While other Indiana cities have been scrambling to pass local laws that would allow them to keep local control over where poles serving as cellphone signal boosters are placed, officials in Columbus say they already have a city ordinance in place that maintains such control.
Gov. Eric Holcomb has until Saturday to sign into law Senate Bill 213, which would give communications companies the authority to install utility poles known as small cell-phone towers in public right-of-ways. The state law, which is retroactive, was approved in the just-ended Indiana General Assembly. The bill gives companies the right to install poles that are up to 50 feet tall, with another 27 feet of equipment, to be placed 500 feet apart in the public right-of-way.
Dave Hayward, executive director of public works/city engineer for the city, said he already has reviewed the issue with Mayor Jim Lienhoop and City Attorney Alan Whitted and doesn’t believe it will affect Columbus. The city already has an ordinance passed in 1996 that requires permits to be obtained from fiber-optic companies and other entities that are not regulated by the Indiana Utility Regulatory Commission, Hayward said.
The IURC regulates electric, natural gas, telecommunications, steam, water and sewer utilities, according to its website.

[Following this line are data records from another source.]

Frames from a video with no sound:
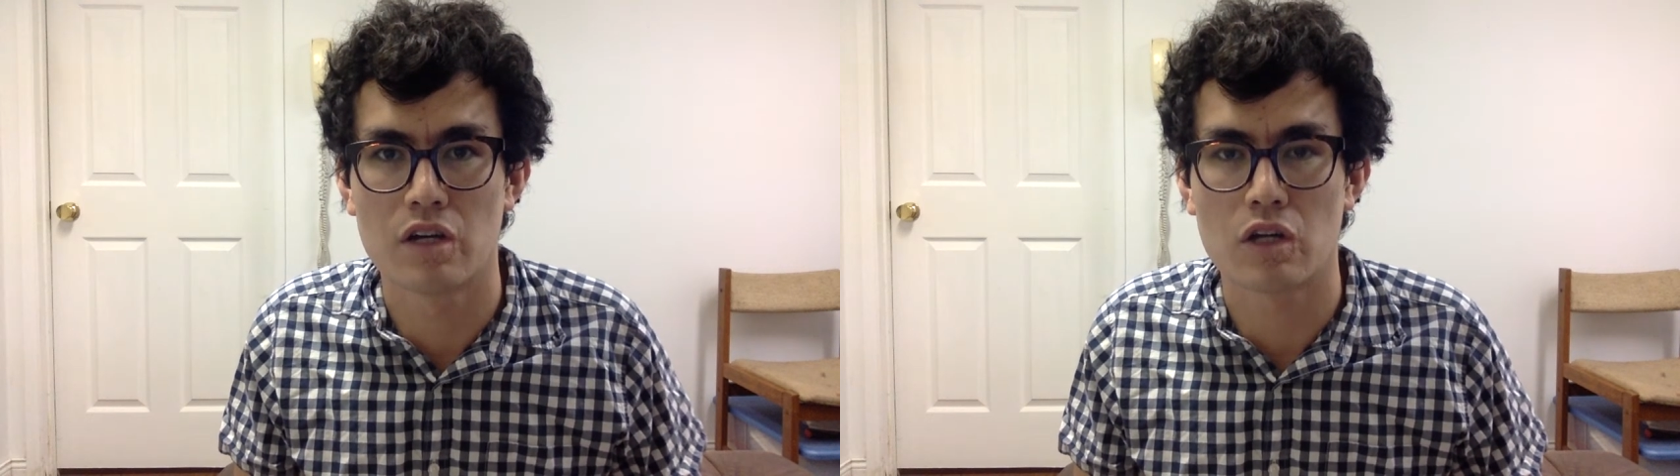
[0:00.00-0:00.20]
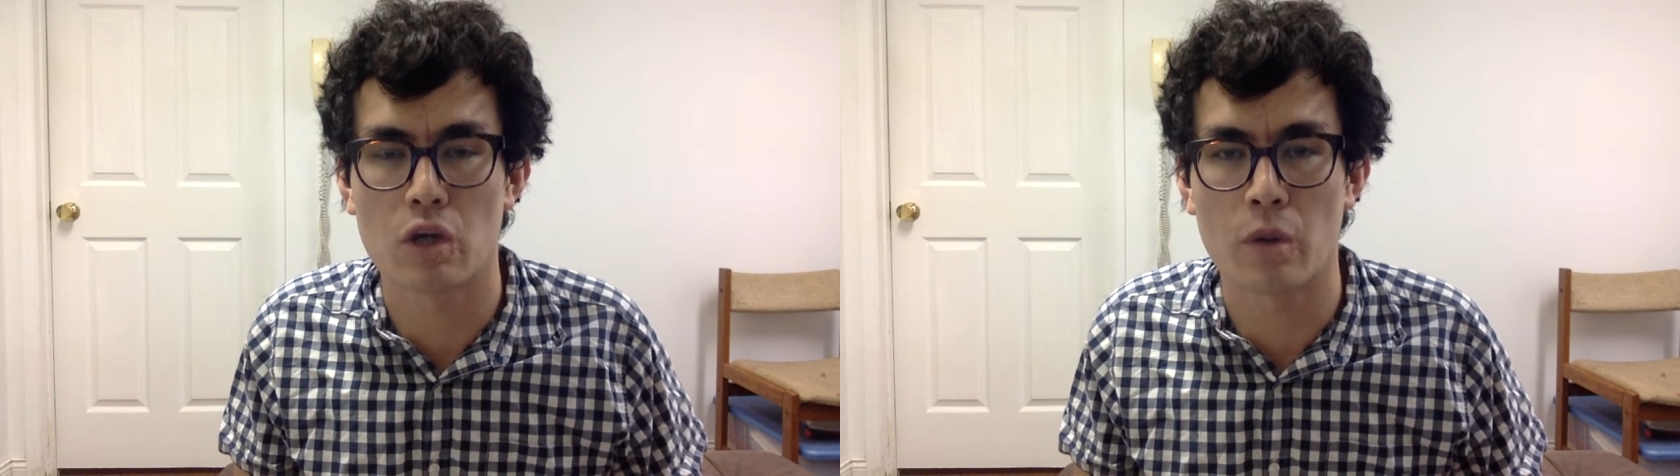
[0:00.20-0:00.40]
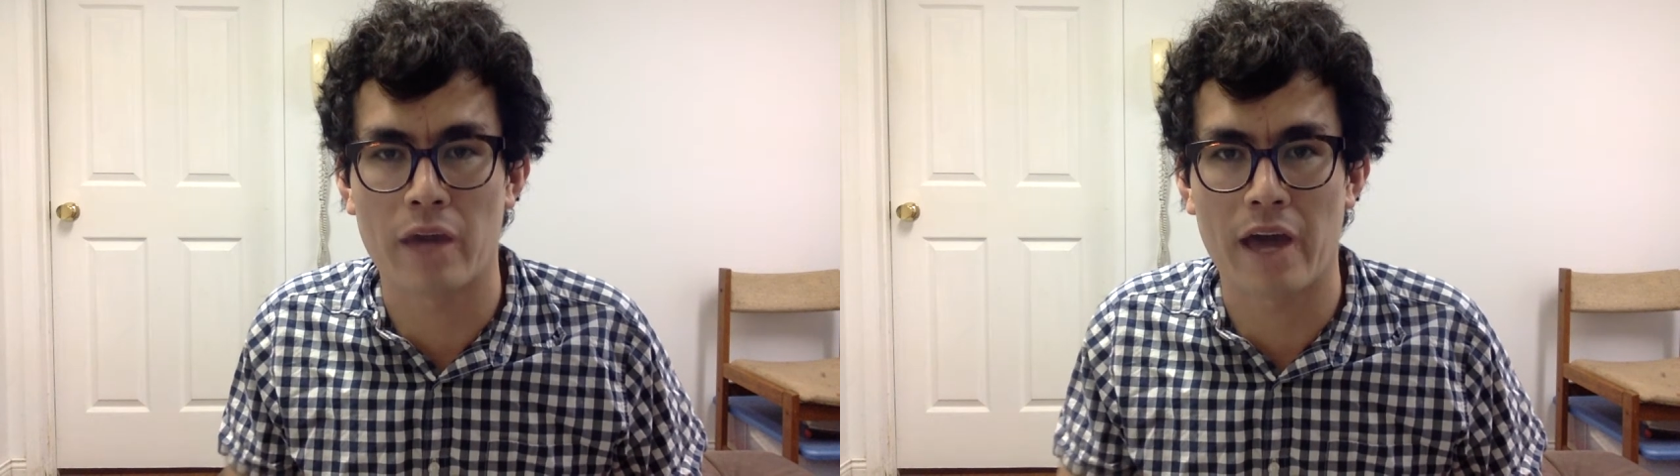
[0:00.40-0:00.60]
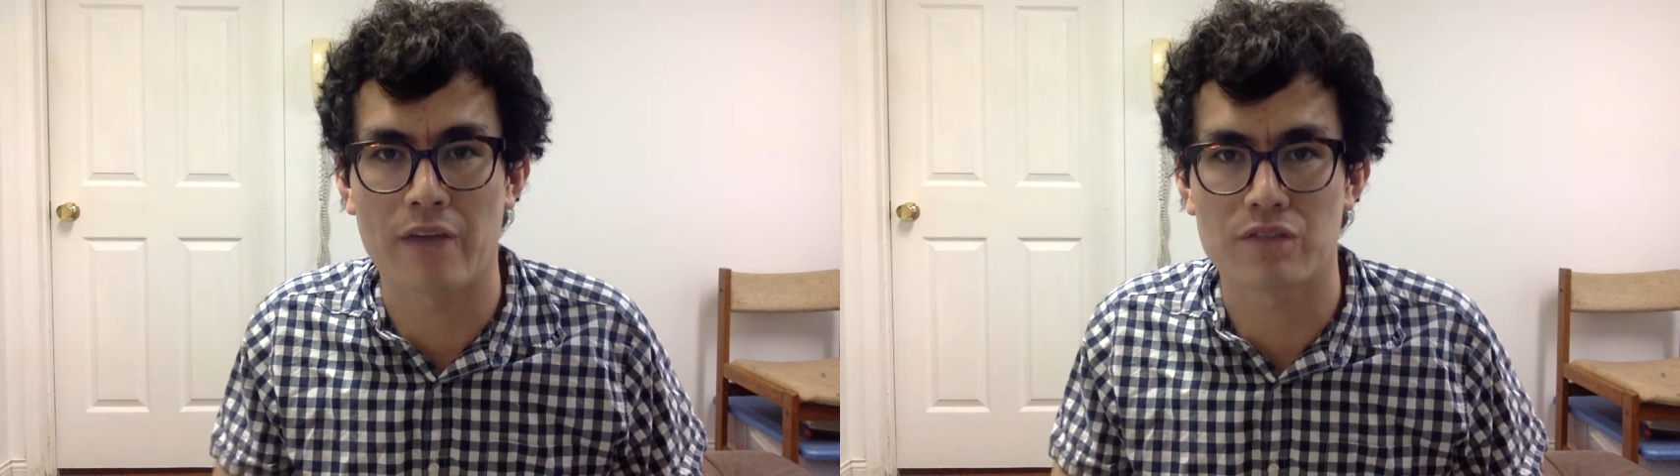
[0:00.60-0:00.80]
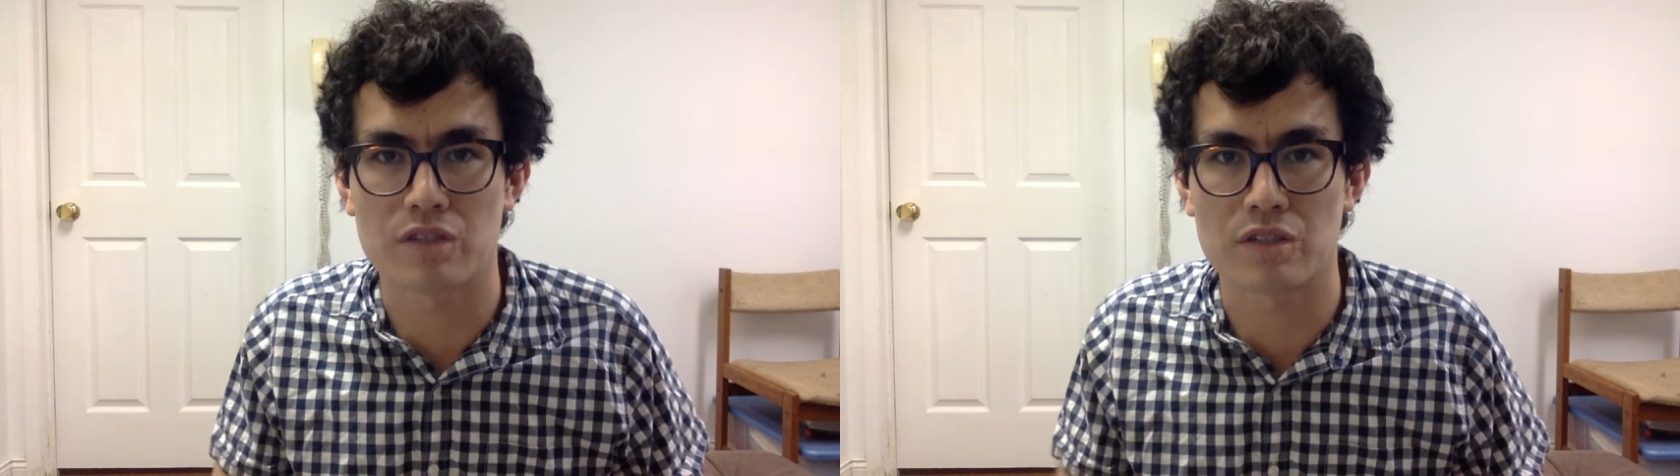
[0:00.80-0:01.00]
going
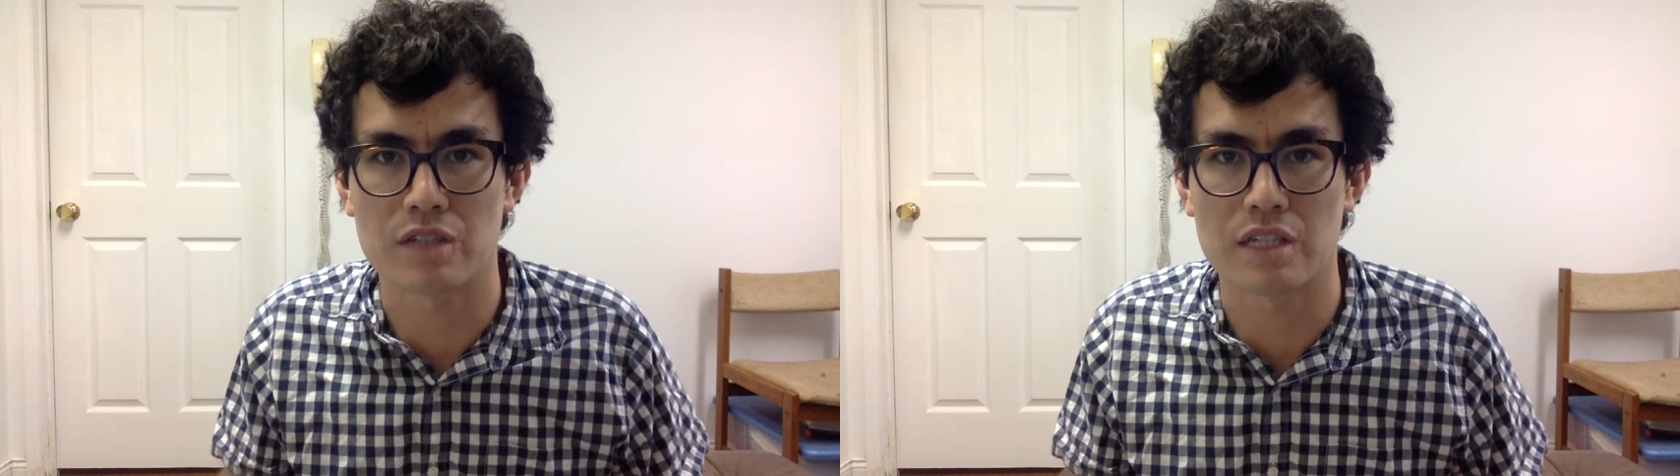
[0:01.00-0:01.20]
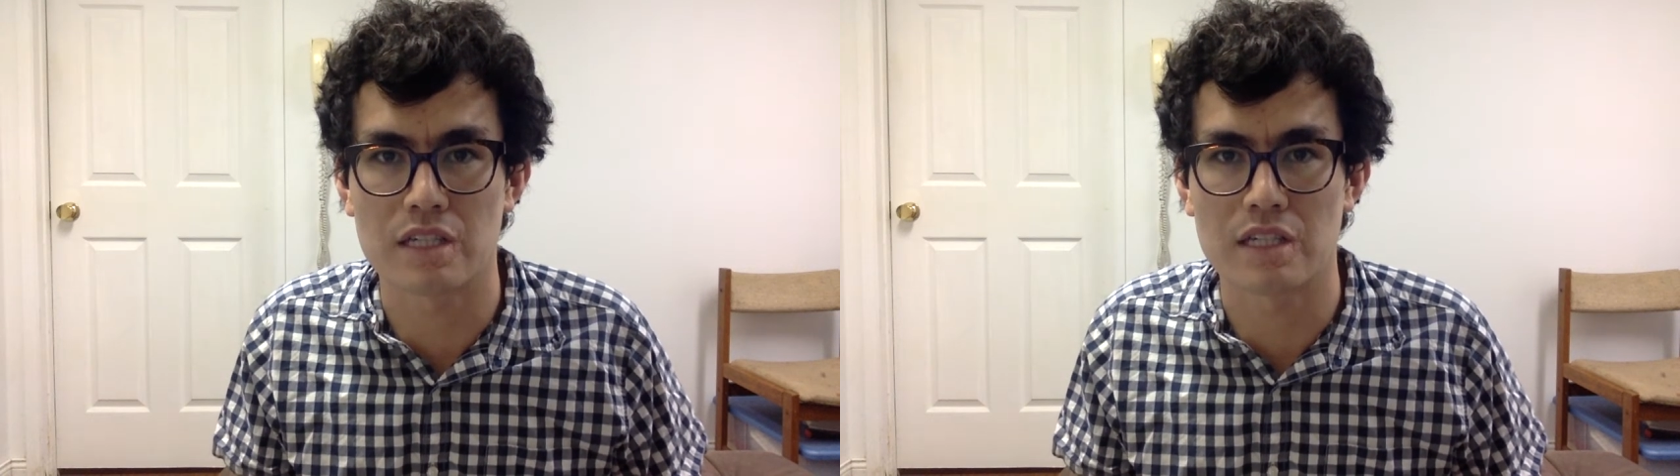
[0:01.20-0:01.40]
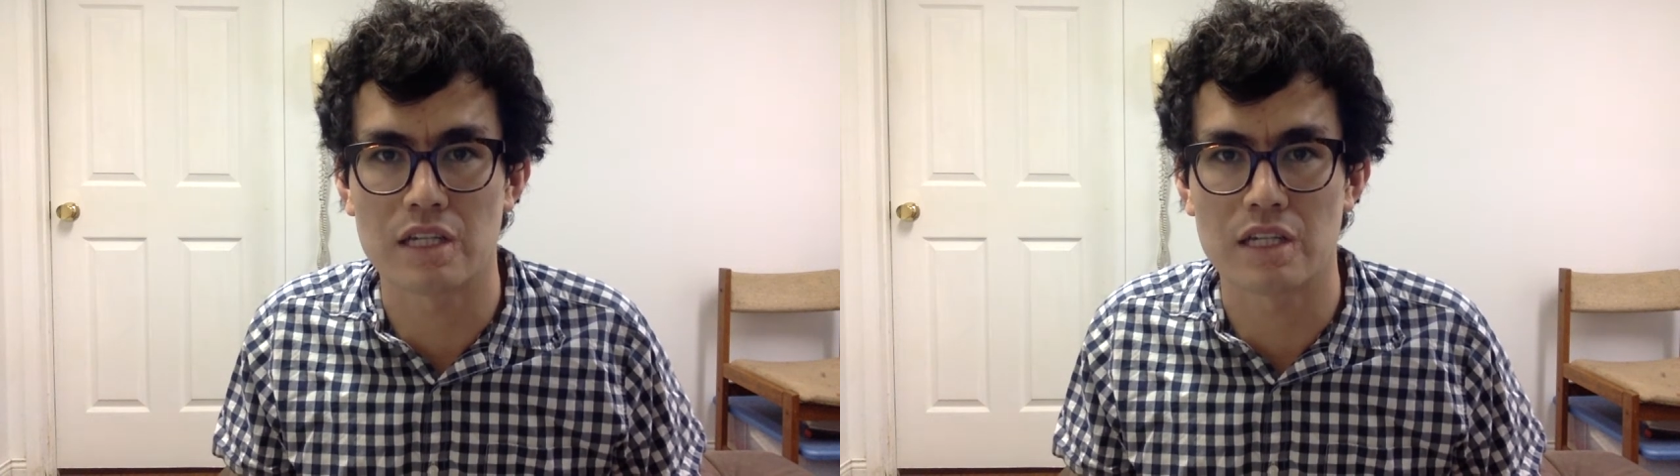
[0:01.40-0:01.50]
after the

According to the Columbus ordinance, an application for a permit is required before any work is done on a road, alley, sidewalk, curb, roadside ditch, right-of-way or other public places for any purpose or to install any pole in any public street right-of-way.
“We feel like we’re covered and we still have the control we need with cellphone towers,” Hayward said.
The only protection put in place for local communities to have any say in approving the poles was this caveat: communities may prohibit the installation of the poles in an area that is a designated district for underground utilities, and the district must be established before May 1. Companies can ask for a waiver, which is how communities could review the plan and put requirements in place.
Small cell towers are in a limited number of communities, but thousands are expected to be installed across Indiana in the coming years, according to Aim, formerly known as the Indiana Association of Cities and Towns. The organization encouraged communities to study their options and take action.
The Daily Journal, a sister publication of The Republic, contributed to this report.